Tal vez se debía a que todavía no podía creer que su pasado hubiese resurgido de esa manera. Tal vez se debía a que la maldita pesadilla acababa de regresar.
Tal vez se debía a que era un cobarde que no podía dar la cara por sus amigos.
Z volvió a hablar y ahora su labio deformado parecía más tenso.
—Escucha, John, Qhuinn está metido en un lío muy gordo. Legalmente todavía es menor de edad, pero esto es asalto con arma mortal contra un primogénito. La familia va a perseguirlo como sea, aunque Lash sobreviva, y nosotros tenemos la obligación de saber qué sucedió aquí.

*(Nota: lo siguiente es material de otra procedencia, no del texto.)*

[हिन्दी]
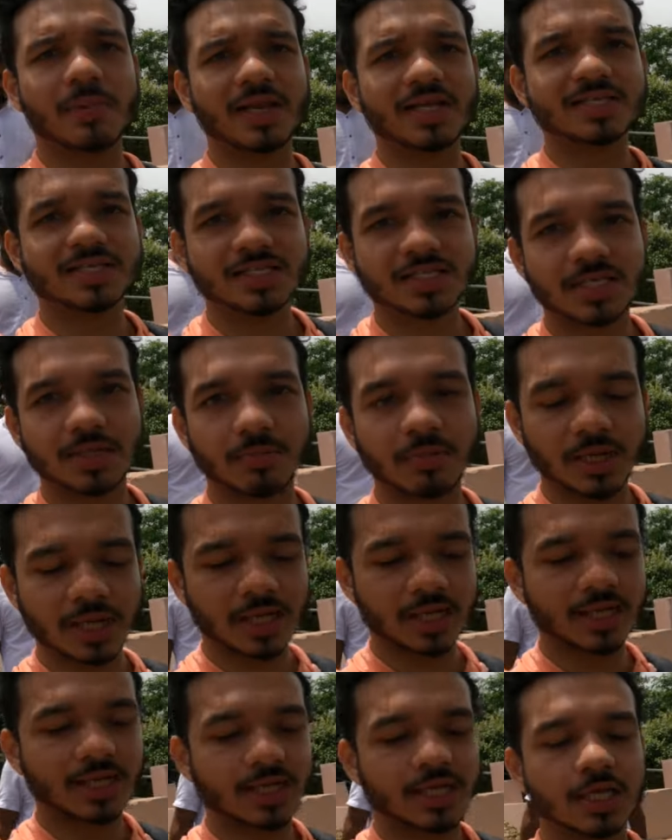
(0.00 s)
प्लेस अच्छी
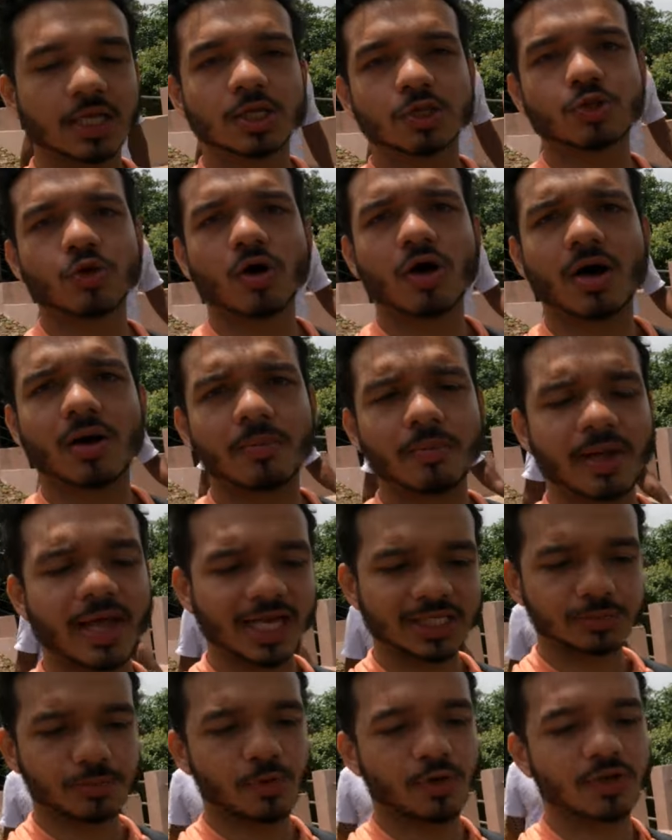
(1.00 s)
मिलेगी तो हम
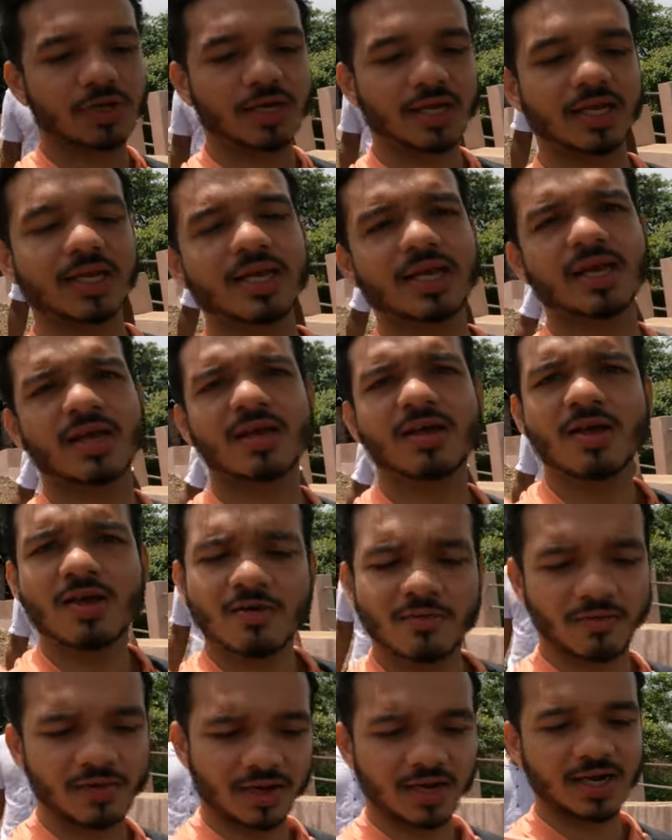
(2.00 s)
एक्सप्लोर करेंगे
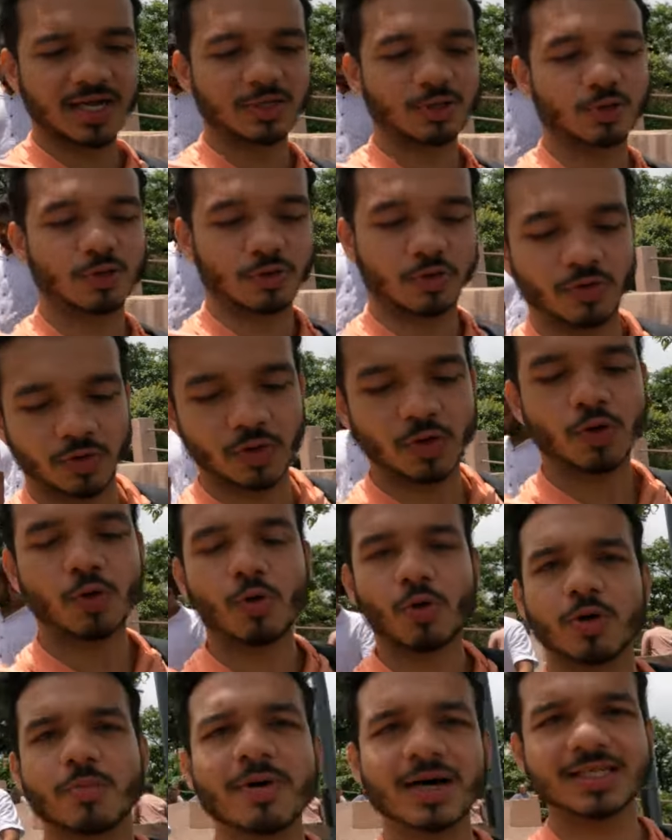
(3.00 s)
वरना तो
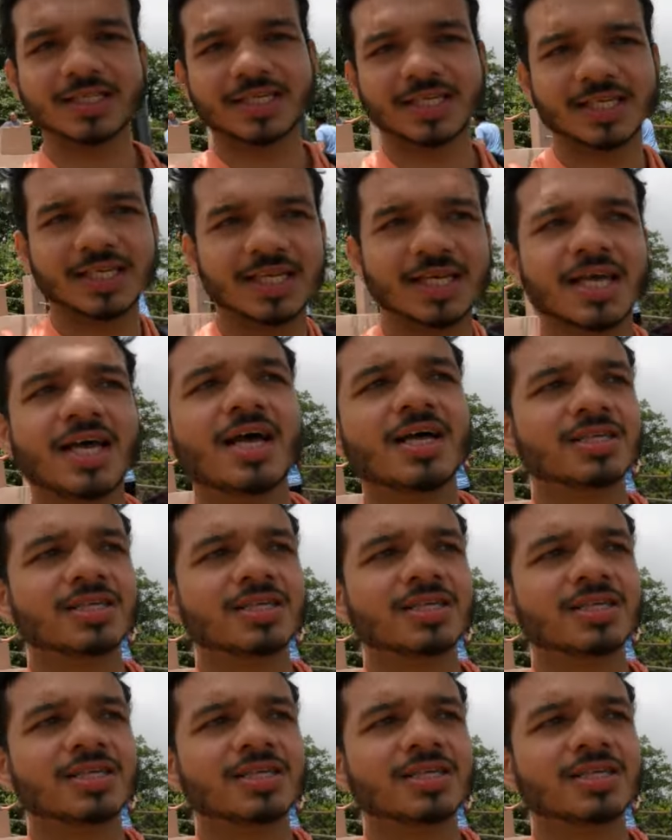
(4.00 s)
कोई बात नहीं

La doctora Jane se puso de pie.
—Ya suturé la herida, pero puede sufrir un paro cardiaco en cualquier momento. Quiero que lo llevéis con Havers. Ya mismo.
Z asintió y llamó a dos doggen que llevaban una camilla.

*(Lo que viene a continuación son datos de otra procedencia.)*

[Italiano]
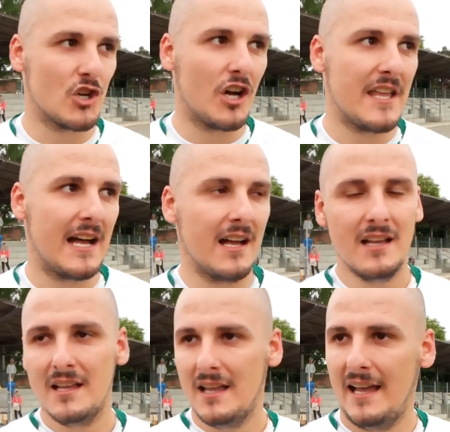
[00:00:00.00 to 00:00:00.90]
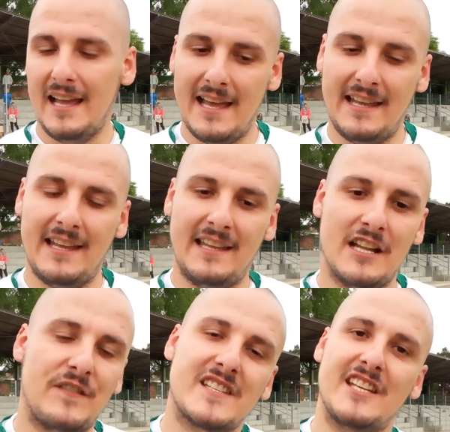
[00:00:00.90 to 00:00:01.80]
gioia è
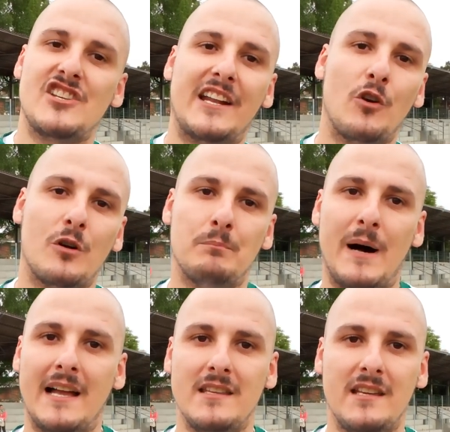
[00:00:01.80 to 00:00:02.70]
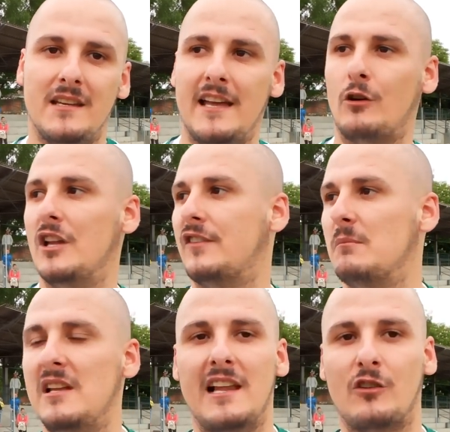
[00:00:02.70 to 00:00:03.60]
nel festeggiare con i compagni e con le
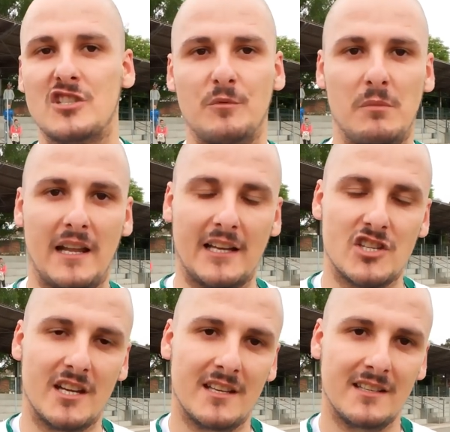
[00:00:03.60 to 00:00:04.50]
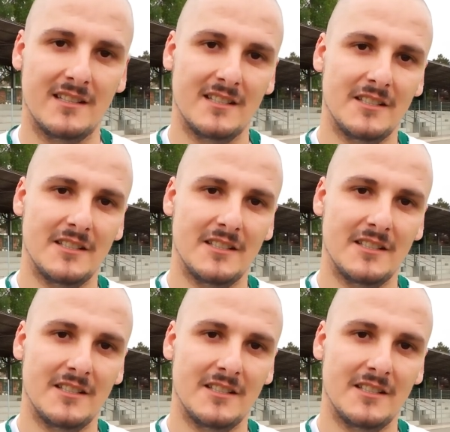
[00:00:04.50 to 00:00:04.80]
famiglie è la cosa più bella che c'è.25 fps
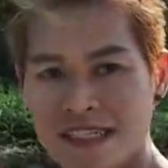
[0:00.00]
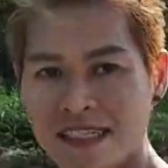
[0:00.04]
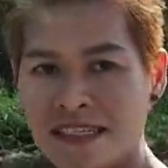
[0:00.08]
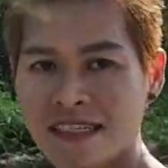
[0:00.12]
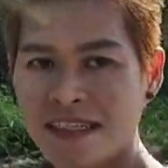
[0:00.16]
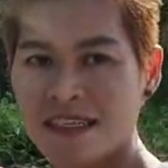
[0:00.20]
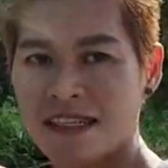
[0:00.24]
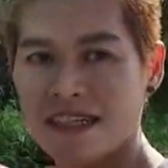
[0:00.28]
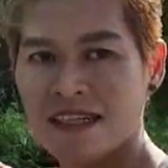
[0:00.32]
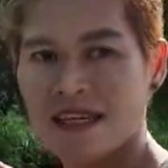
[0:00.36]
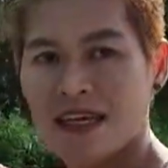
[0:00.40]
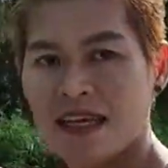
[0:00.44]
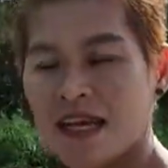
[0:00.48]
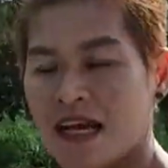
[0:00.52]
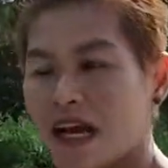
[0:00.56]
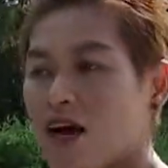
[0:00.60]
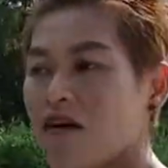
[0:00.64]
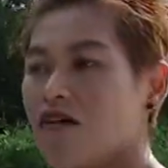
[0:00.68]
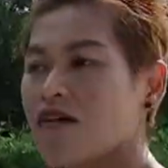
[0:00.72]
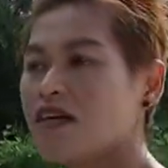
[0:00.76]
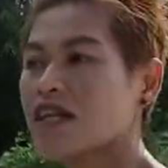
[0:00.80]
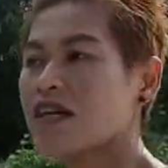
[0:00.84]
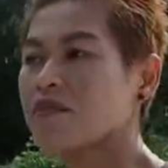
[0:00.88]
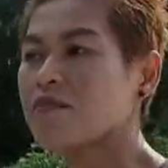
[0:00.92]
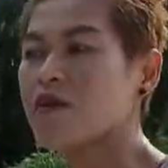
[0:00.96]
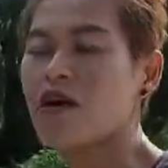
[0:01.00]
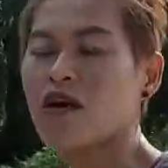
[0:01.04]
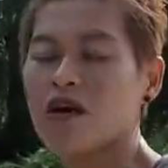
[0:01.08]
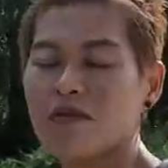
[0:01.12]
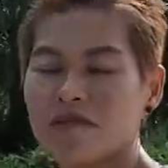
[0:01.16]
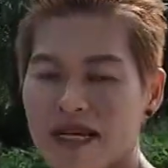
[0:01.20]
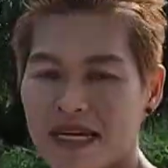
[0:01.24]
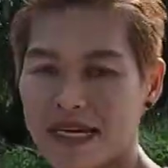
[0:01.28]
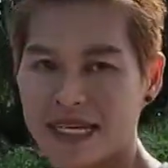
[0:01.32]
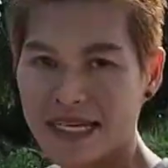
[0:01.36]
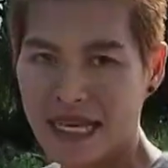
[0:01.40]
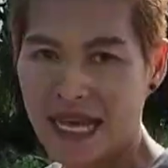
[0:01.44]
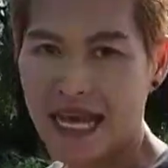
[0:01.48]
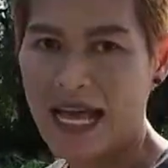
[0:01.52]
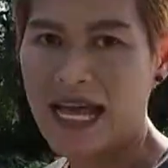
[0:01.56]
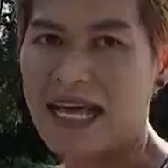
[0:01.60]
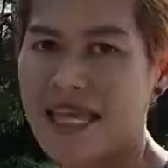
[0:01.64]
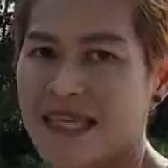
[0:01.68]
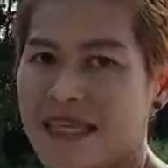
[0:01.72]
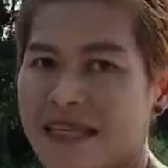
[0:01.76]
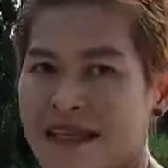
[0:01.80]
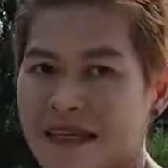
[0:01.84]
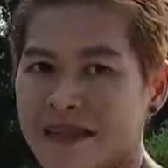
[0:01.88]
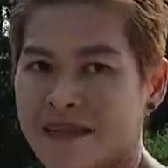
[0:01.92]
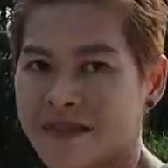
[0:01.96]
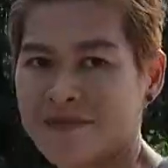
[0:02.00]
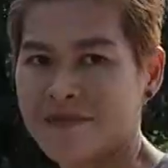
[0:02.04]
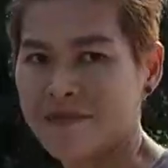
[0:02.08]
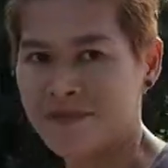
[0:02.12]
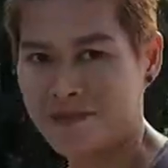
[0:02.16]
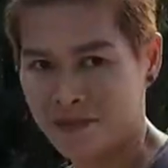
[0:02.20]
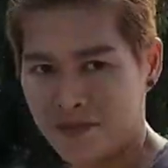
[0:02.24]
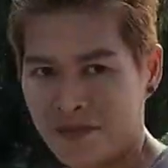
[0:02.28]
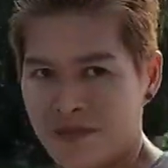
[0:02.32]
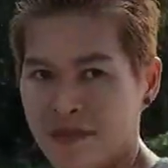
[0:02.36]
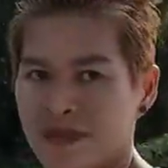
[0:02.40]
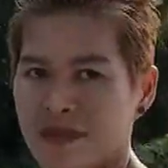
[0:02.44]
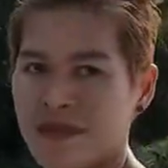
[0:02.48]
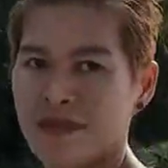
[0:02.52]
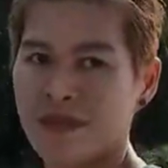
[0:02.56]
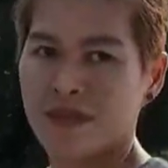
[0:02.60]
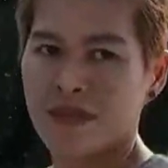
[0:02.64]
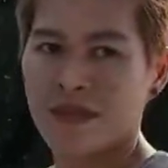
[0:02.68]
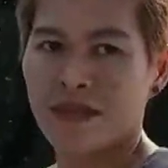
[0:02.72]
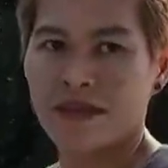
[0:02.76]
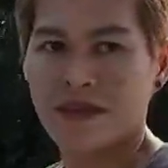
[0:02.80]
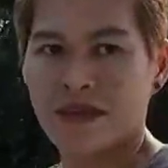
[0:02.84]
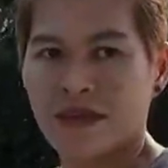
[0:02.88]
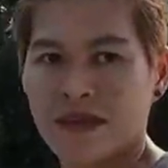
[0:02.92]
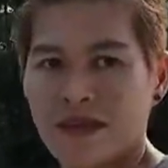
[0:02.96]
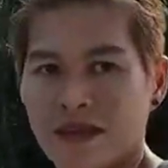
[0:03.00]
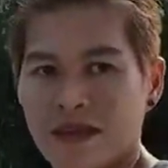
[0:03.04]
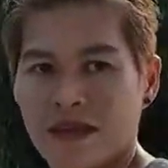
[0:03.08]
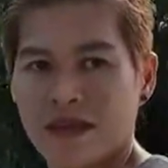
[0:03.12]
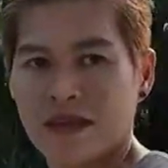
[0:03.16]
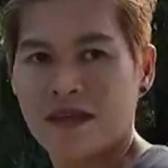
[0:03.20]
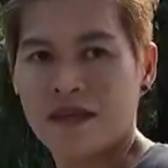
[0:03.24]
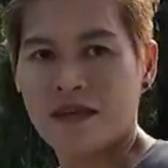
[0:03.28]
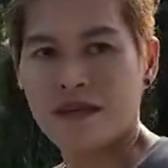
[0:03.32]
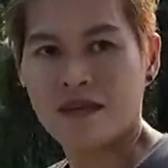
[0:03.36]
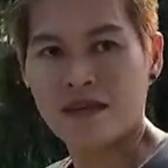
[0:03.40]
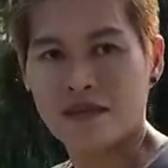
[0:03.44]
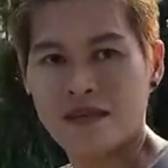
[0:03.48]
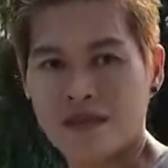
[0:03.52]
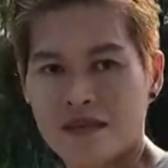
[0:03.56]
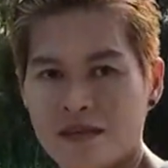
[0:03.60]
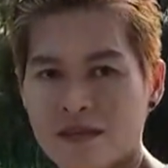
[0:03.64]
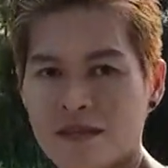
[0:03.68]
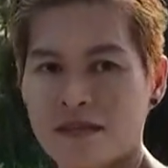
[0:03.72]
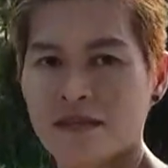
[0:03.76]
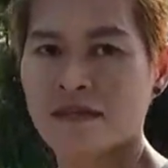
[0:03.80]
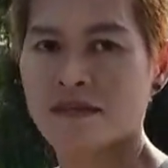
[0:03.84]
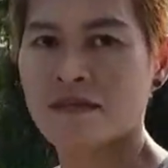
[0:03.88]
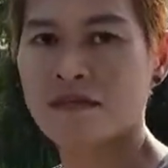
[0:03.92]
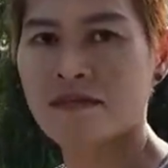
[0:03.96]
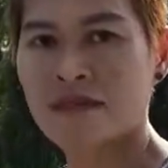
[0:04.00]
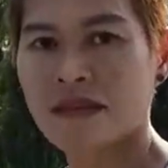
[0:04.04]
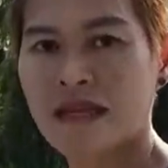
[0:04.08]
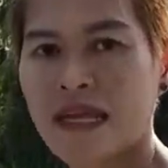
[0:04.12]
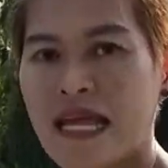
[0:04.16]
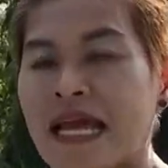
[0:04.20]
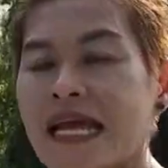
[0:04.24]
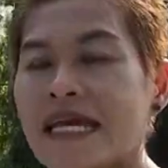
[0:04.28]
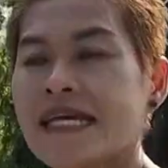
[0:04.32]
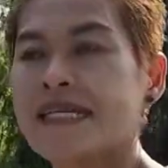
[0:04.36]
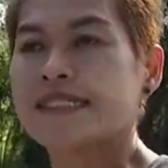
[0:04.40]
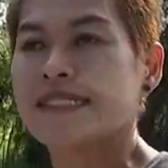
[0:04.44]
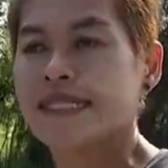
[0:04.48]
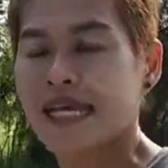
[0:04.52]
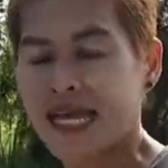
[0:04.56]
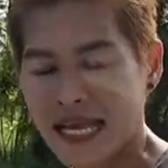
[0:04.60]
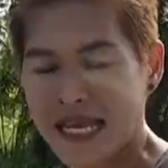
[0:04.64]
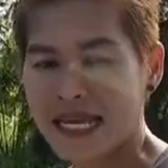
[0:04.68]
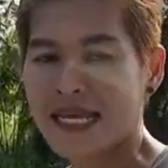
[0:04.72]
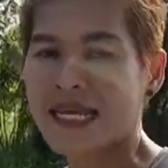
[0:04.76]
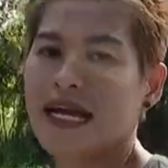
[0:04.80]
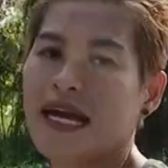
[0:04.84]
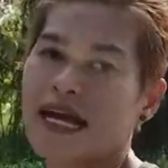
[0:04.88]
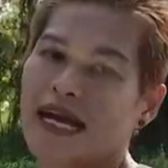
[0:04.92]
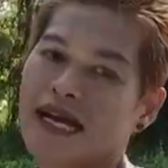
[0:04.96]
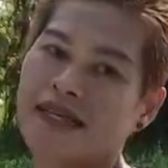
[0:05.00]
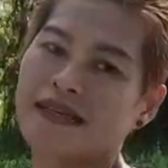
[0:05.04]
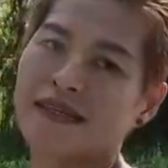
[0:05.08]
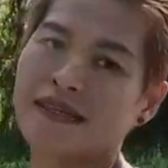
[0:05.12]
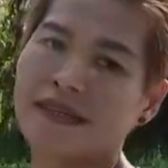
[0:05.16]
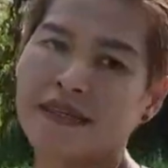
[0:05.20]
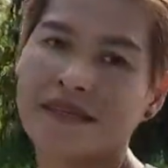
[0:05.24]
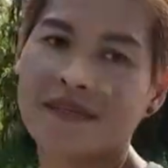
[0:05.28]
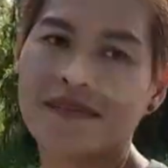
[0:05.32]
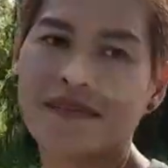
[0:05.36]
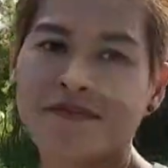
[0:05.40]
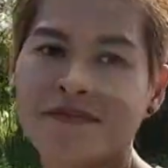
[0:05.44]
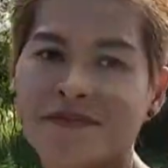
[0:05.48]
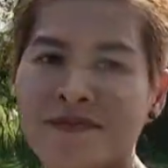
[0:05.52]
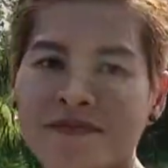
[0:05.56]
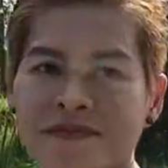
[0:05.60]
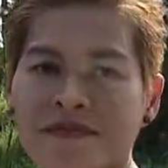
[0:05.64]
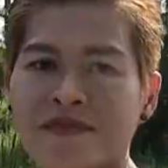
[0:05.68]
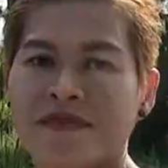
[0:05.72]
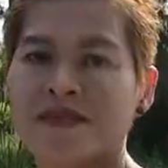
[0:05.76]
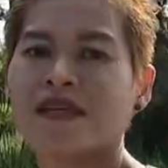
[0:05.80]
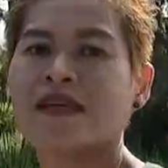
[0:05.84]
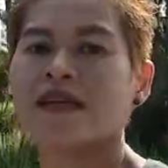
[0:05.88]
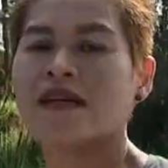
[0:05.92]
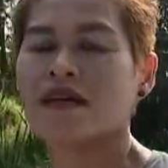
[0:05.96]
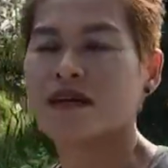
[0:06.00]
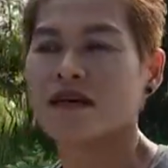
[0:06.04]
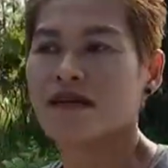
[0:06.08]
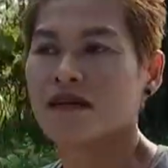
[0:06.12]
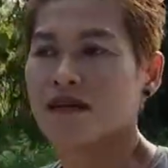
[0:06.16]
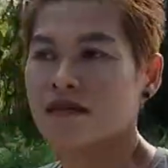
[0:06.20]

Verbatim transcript: อเขาก็เลยมาอกำลังกายแปลว่าเราก็เห็นข้อดีของการวิ่งจากเขาเนี่ยแหละเป็นหลักฐานเลย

—Fritz está listo con el coche y yo iré con ellos.
Mientras levantaban a Lash del suelo, el hermano clavó en John su mirada sombría.
—Si quieres salvar a tu amigo, vas a tener que contarnos qué sucedió.
John observó al grupo, mientras sacaban a Lash de los vestuarios.
Cuando la puerta se cerró, sus rodillas temblaron y entonces miró el charco de sangre que había quedado en el centro de la ducha.
En la esquina de los vestuarios había una manguera que se usaba diariamente para hacer la limpieza del lugar. John hizo un esfuerzo para cruzar los vestuarios, hasta la maldita manguera que estaba colgada de la pared. Después de desenrollarla, abrió la llave del agua, dirigió la boca hacia la ducha y apretó la palanca para dejar salir el agua. Pasó el chorro una y otra vez por las baldosas, centímetro a centímetro, mientras perseguía la sangre y la empujaba hacia el desagüe, que se la tragaba con un borboteo.
De un lado a otro. De un lado a otro.
Las baldosas pasaron del rojo al rosa y luego al blanco. Pero eso no solucionó nada. Ni lo más mínimo.